**Problem description**
Range to repeat from the listing below: the line containing "[3:33.65-3:34.72]" down to the line containing "Word for word: just", both included. Copy it exactly, pictures excluded, and add nothing else.

**Provided records**
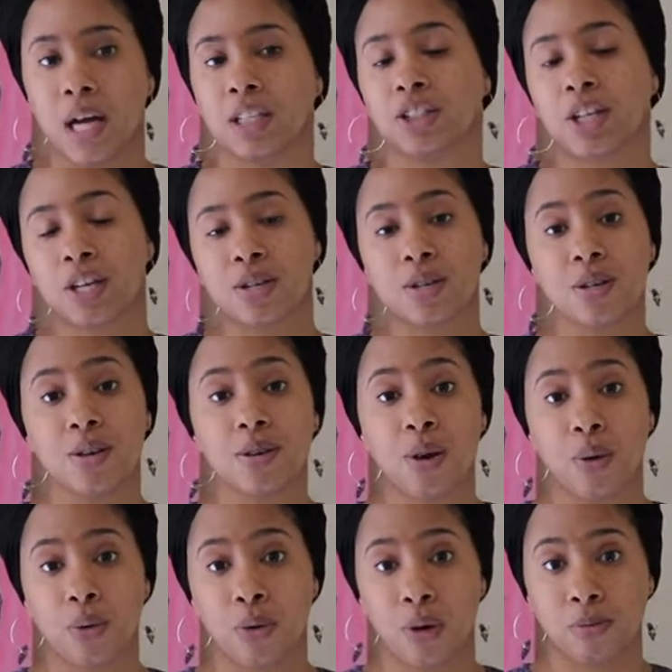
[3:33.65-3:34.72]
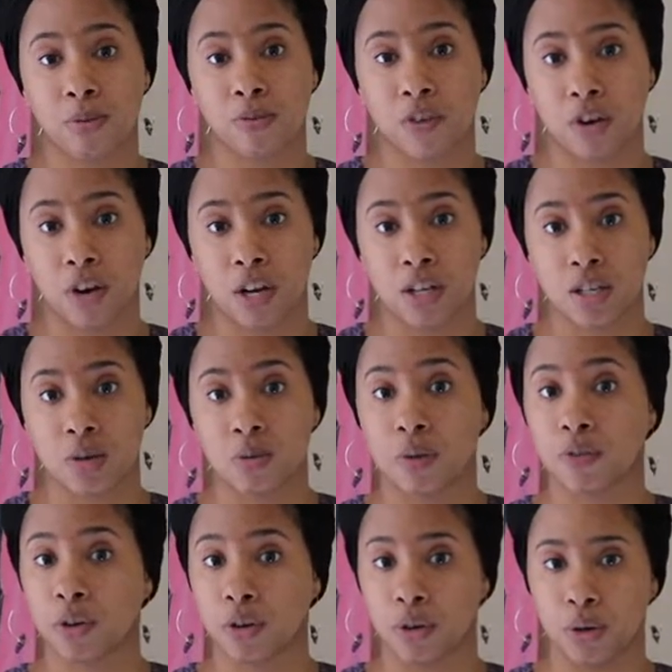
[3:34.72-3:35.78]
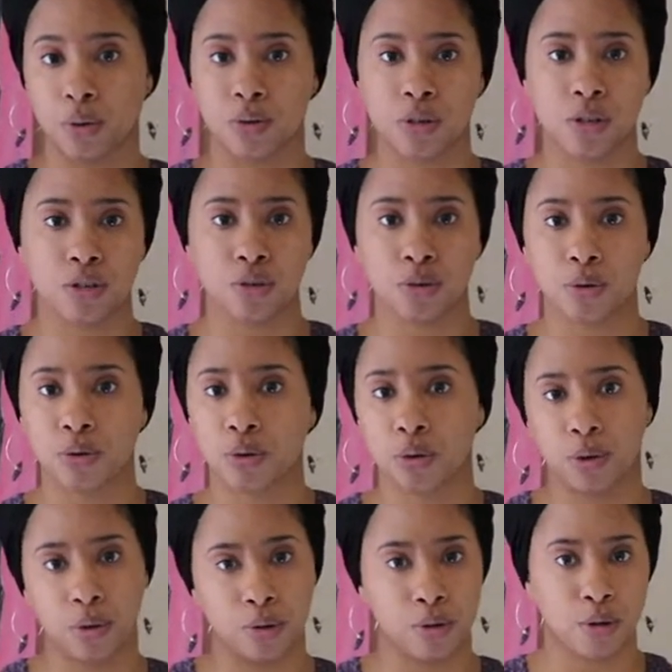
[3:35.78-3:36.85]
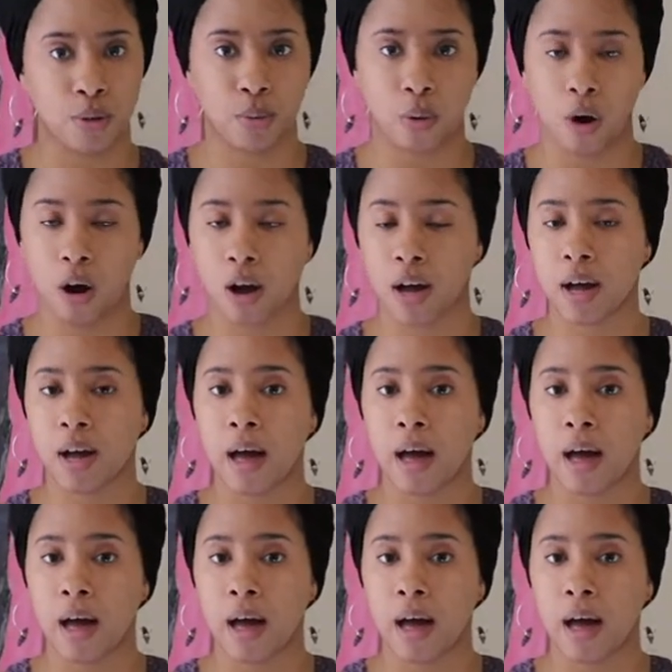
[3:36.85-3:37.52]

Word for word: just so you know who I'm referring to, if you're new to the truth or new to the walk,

...

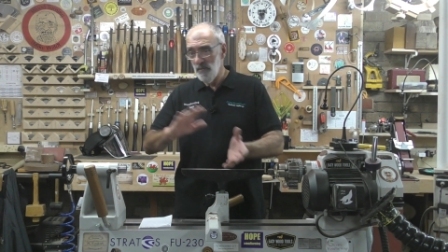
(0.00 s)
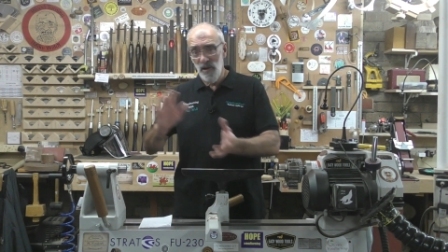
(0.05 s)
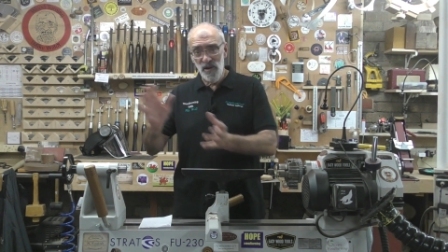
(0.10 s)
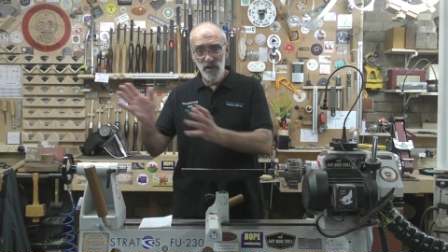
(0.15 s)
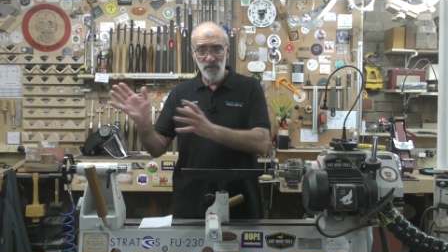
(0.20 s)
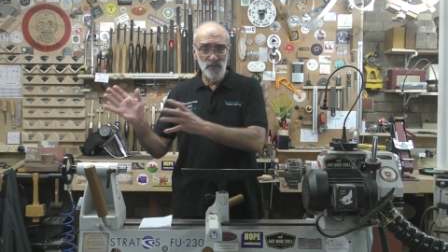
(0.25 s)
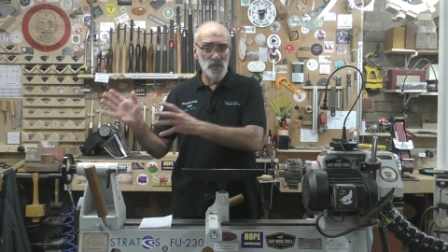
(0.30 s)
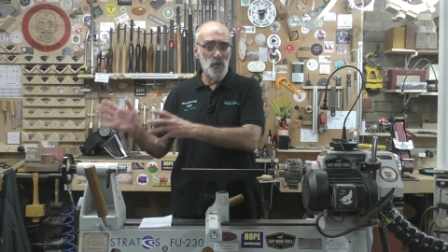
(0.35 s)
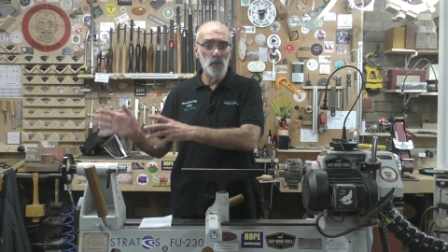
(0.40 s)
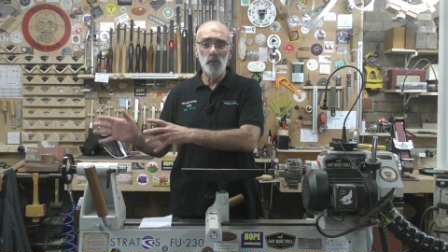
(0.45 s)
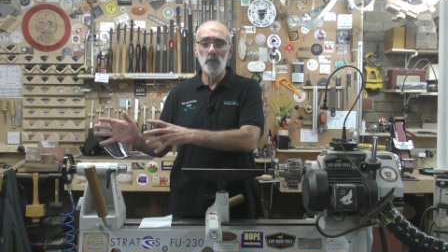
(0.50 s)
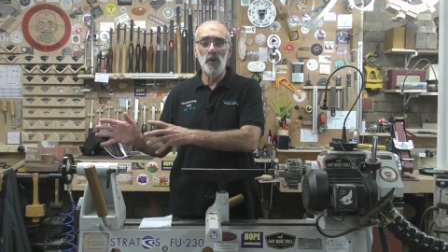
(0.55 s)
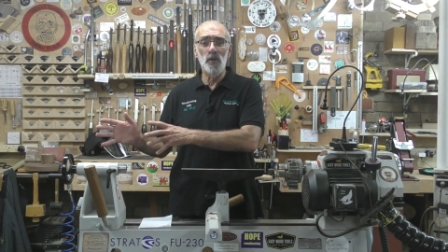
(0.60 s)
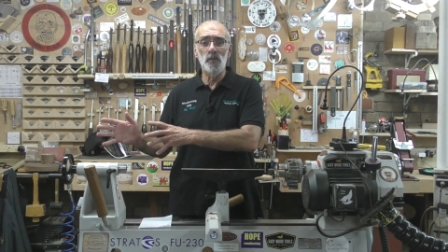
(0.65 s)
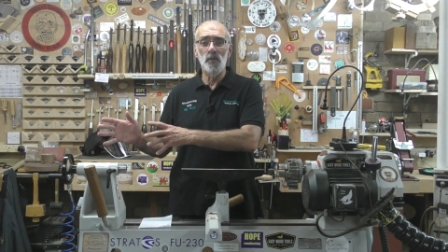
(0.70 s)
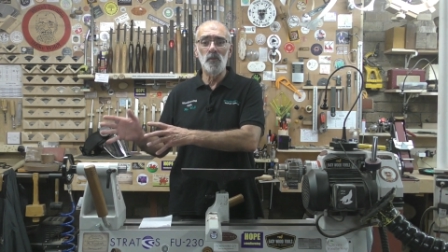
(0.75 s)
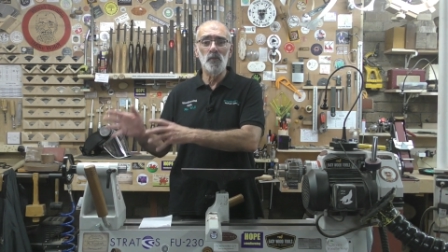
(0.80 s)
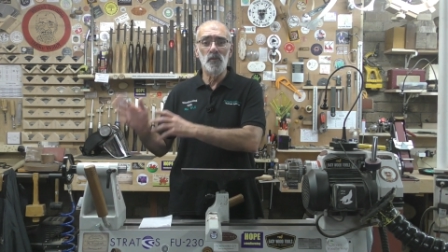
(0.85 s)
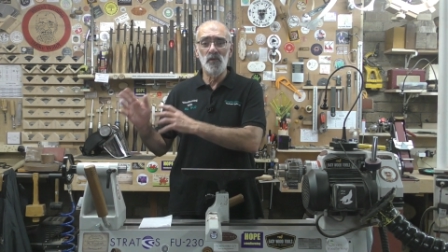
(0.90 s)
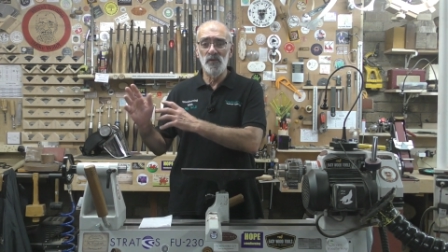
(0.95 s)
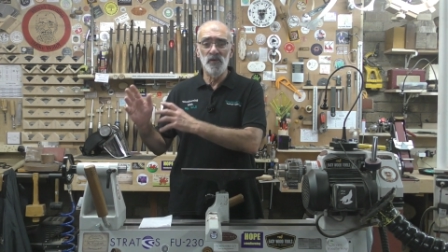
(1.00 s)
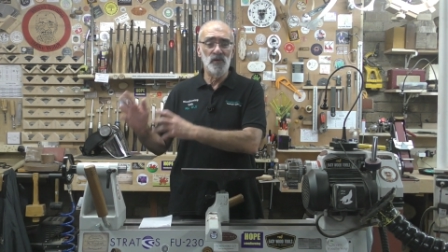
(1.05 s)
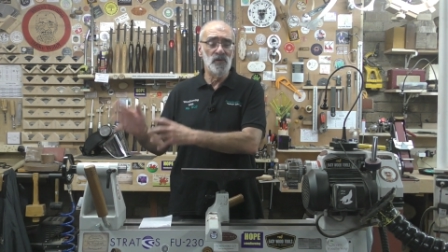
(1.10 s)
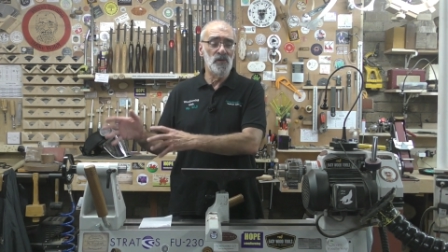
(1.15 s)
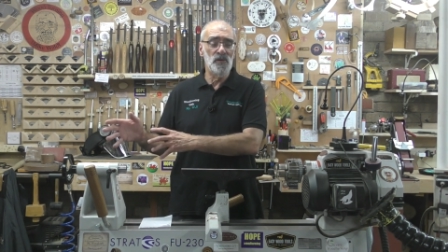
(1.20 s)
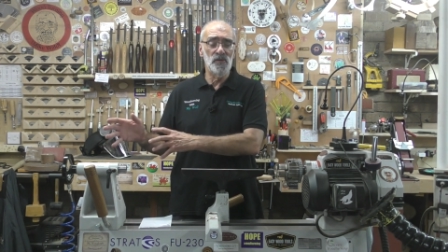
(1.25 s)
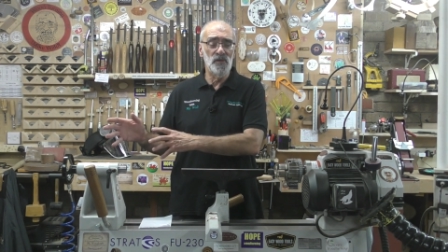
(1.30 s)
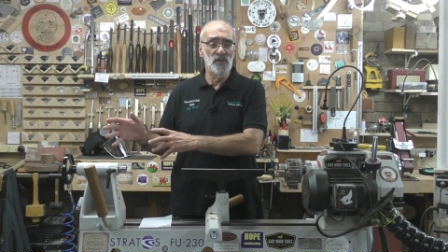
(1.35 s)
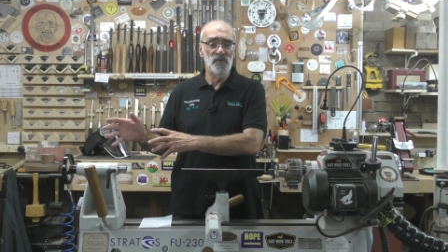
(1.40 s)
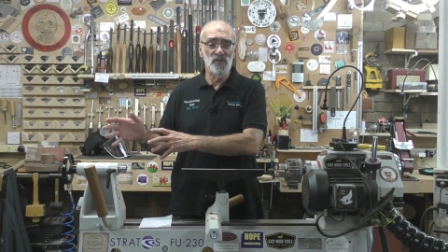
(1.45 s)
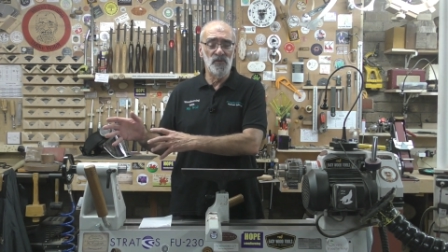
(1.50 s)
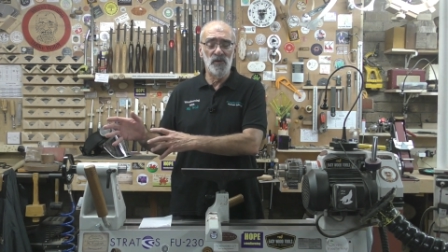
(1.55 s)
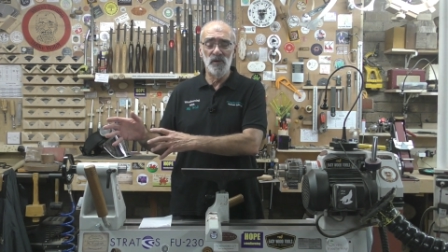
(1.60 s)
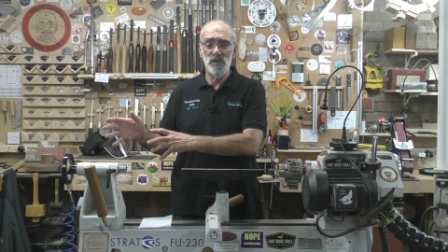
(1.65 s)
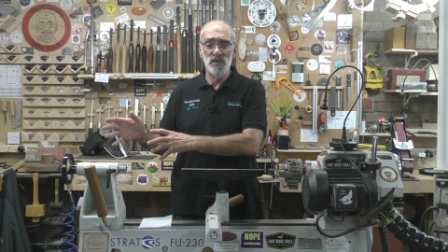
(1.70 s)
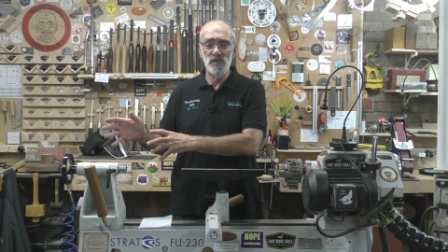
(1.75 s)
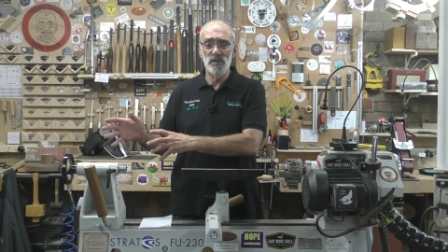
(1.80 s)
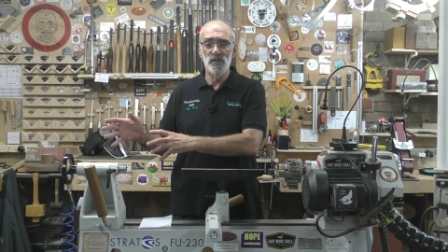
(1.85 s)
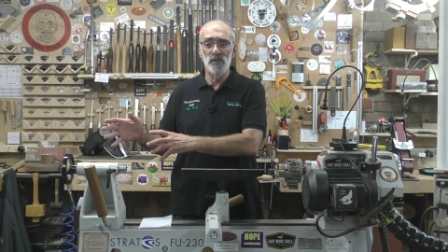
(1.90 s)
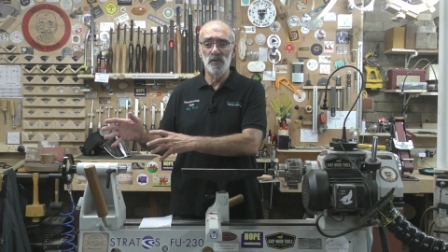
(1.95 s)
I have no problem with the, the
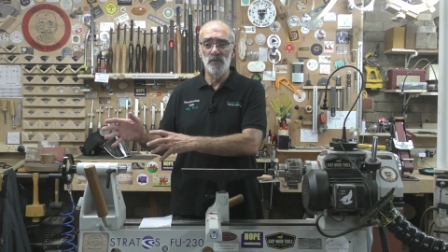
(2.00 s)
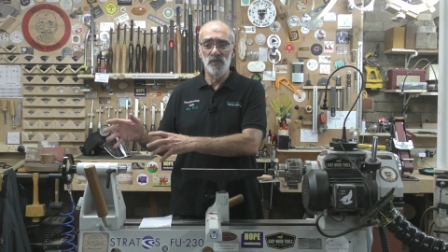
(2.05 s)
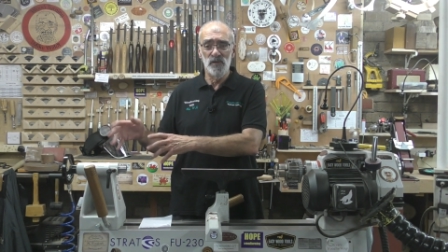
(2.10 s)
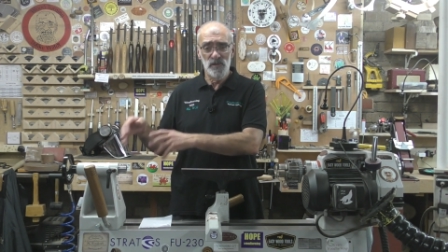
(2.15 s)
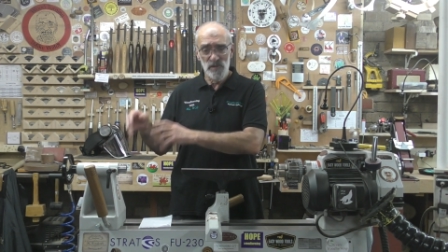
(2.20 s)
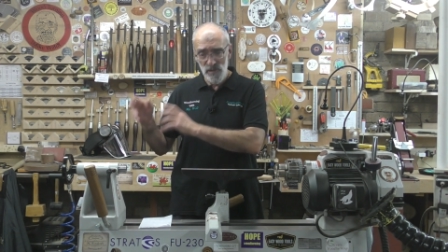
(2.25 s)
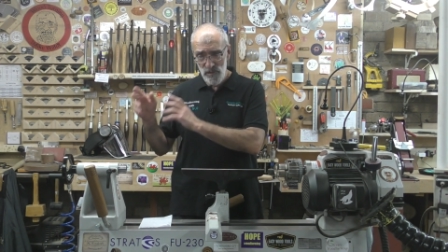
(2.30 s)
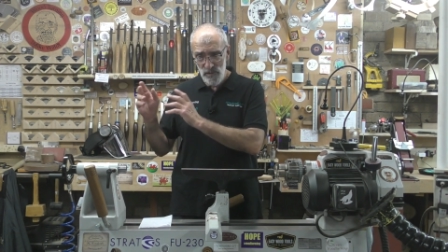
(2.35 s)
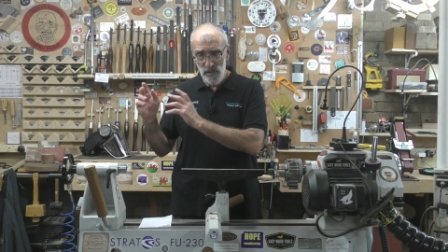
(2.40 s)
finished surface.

**Your solution**
[3:33.65-3:34.72]
[3:34.72-3:35.78]
[3:35.78-3:36.85]
[3:36.85-3:37.52]

Word for word: just so you know who I'm referring to, if you're new to the truth or new to the walk,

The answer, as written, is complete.